Fig. 4: Mechanistic considerations and stereo-divergent synthesis.
figure 4

A Cyclization of enantioenriched 4b with (R)-CPA-7; B cyclization of enantioenriched 4b with (S)-CPA-7; C cyclization of enantioenriched 4b with racemic CPA-7; D Cyclization of racemic 4b with (R)-CPA-7; E stereo-divergent synthesis; F proposed reaction pathway and transition states.

Finally, to examine the practicality of this protocol, a convenient gram-scale synthesis of 3u was conducted under standard reaction conditions (see Supplementary Information for details). Then a series of derivatizations were performed, further highlighting the synthetic utility (Fig. 5). Firstly, the enone motif could be manipulated via 1,2-addition, 1,4-hydrogenation and 1,2-reduction affording the corresponding product 1012 in good yields and without erosion of enantiomeric purity. Besides, the protecting group on the azo nitrogen center could be easily removed, yielding product 13 in a good yield of 93%. Notably, N-allylic alkylation of 3a led to the formation of compound 14 incorporating a N−N axially stereogenic axis. The N−N bond cleavage had been achieved via a base-promoted eliminative strategy, furnishing the amine product 15.

Fig. 5: Preliminary applications.
figure 5

Reaction conditions: i) 3c (0.2 mmol), CH3MgBr (0.3 mmol.), THF, 0 °C; ii) 3c (0.3 mmol), Pd/C, H2, MeOH, r.t.; iii) 3u (0.2 mmol), NaBH4 (0.2 mmol), MeOH, 0 °C; iv) 3u (0.2 mmol), TFA (0.2 mL), CH2Cl2, 0 °C; v) 3a (0.2 mmol), ethyl 2-bromoacetate (0.24 mmol), Cs2CO3 (0.3 mmol), CH3CN, r.t.; vi) 3u (0.2 mmol), ethyl 2-bromoacetate (0.24 mmol), Cs2CO3 (0.3 mmol), CH3CN, r.t. then reflux.


In conclusion, we have established the CPA-catalyzed divergent intermolecular CADA reactions of common phenols with azoalkenes, which deliver the tetrahydroindolone and cyclohexadienone products bearing an all-carbon quaternary stereogenic center in good yields with excellent ee values. As opposite to the previous dearomatization reactions involving indoles and naphthols, this work employs readily available phenols, which have been considered challenging substrates for intermolecular asymmetric dearomatization reactions due to the combination of strong aromaticity and the potential regioselectivity issue over the multiple nucleophilic sites (O, C2 as well as C4). Notably, this reaction is featured by the temperature-dependent chemo-divergence and the sequence-dependent stereo-divergence. Simply adjusting the reaction temperature leads to the chemo-divergent intermolecular (3 + 2) and alkylation dearomatization reactions. More importantly, stereo-divergent synthesis of four possible stereoisomers in a kind has been achieved by changing the sequence of catalyst enantiomers. Further applications of this protocol are currently ongoing in our laboratory and will be reported in due course.

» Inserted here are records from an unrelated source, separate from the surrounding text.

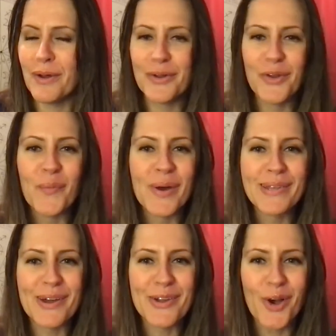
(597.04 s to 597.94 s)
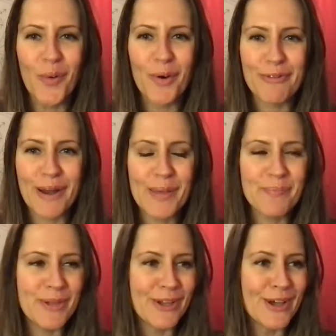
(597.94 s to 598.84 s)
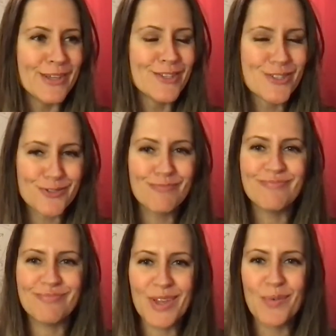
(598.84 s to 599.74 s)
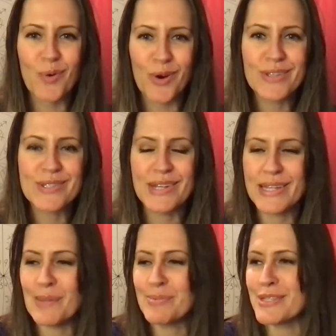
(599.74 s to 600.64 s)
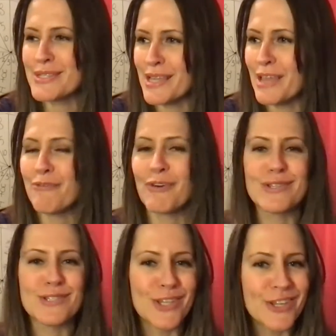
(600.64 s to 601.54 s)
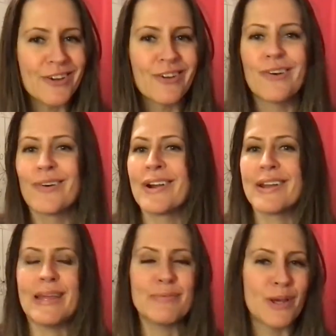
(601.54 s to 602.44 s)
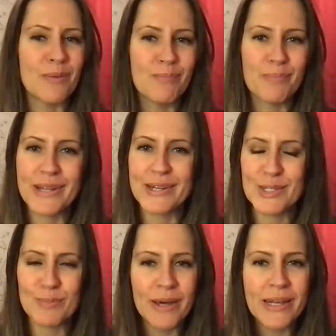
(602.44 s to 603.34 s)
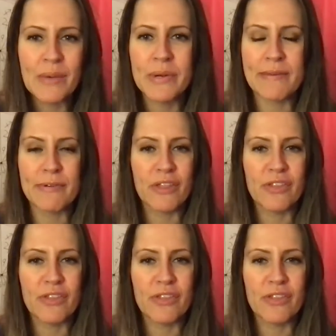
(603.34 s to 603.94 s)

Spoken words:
don't want to let go of, right? Because it works and it keeps us safe, or it's secure, or it keeps on bringing us money, whatever the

Typical procedure for (3 + 2) reaction

Para substituted phenols 1 (0.20 mmol), 5 Å MS (50 mg), (R)-CPA-7 (10 mol%) were dissolved in toluene (1 mL), and azoalkenes 2 (0.24 mmol) were added dropwise at −30 °C. The reaction mixture was stirred at the same temperature for 12 h. The solvent was removed in vacuo and the crude product was separated by flash column chromatography on silica gel (petroleum ether/ethyl acetate 3:1–1:1) to afford the products 3.

Typical procedure for alkylation reaction

Tri-substituted phenols 1 (0.20 mmol), 3 Å MS (50 mg) and (R)-CPA-7 (10 mol%) were dissolved in toluene (1 mL), and azoalkenes 2 (0.24 mmol) were added dropwise at –30 °C. The reaction mixture was stirred for 12 h. The solvent was removed in vacuo and the crude product was separated by flash column chromatography on silica gel (petroleum ether/ethyl acetate 3:1–1:1) to afford the products 4.